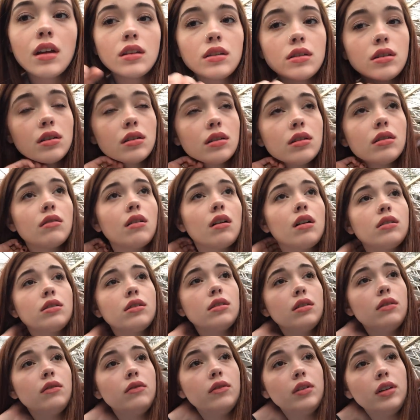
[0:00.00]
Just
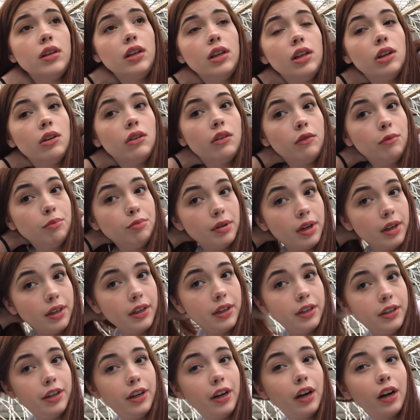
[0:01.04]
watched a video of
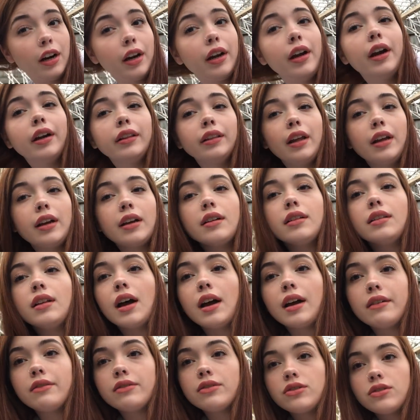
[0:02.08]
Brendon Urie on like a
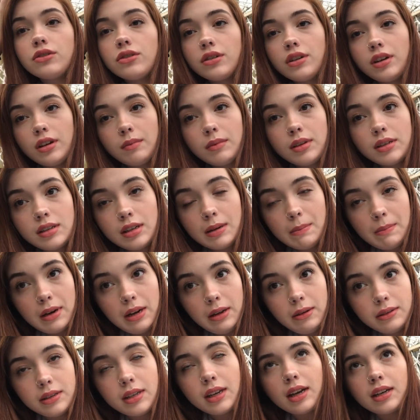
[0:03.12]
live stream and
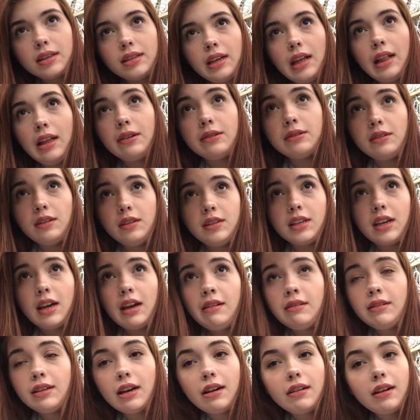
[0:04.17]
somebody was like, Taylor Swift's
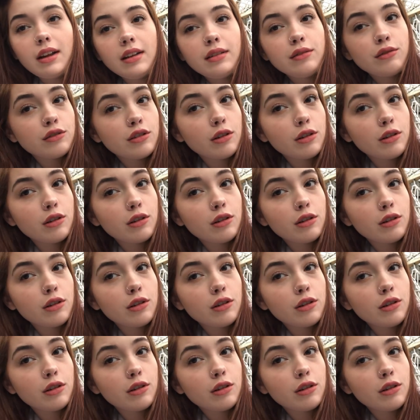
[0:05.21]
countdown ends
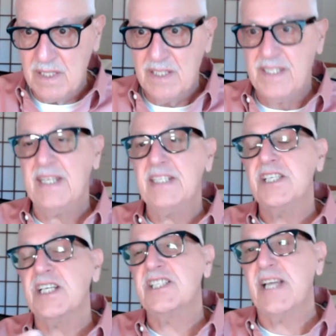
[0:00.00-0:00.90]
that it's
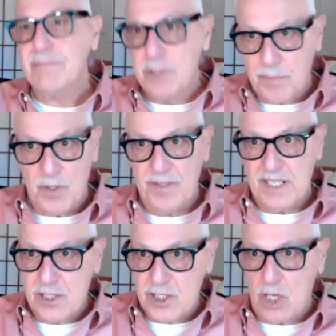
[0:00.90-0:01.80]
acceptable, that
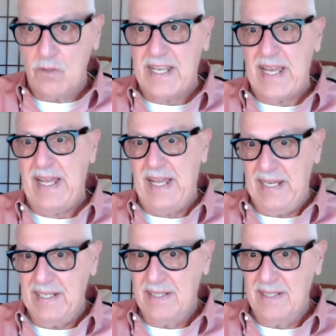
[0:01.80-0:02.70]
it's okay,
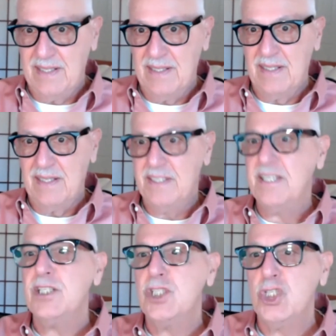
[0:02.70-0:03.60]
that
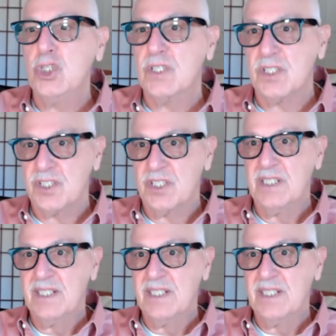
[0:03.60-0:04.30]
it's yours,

## [About this exercise]
Output the listing above exactly, pictures omitted.

## [Task result]
[0:00.00]
Just
[0:01.04]
watched a video of
[0:02.08]
Brendon Urie on like a
[0:03.12]
live stream and
[0:04.17]
somebody was like, Taylor Swift's
[0:05.21]
countdown ends
[0:00.00-0:00.90]
that it's
[0:00.90-0:01.80]
acceptable, that
[0:01.80-0:02.70]
it's okay,
[0:02.70-0:03.60]
that
[0:03.60-0:04.30]
it's yours,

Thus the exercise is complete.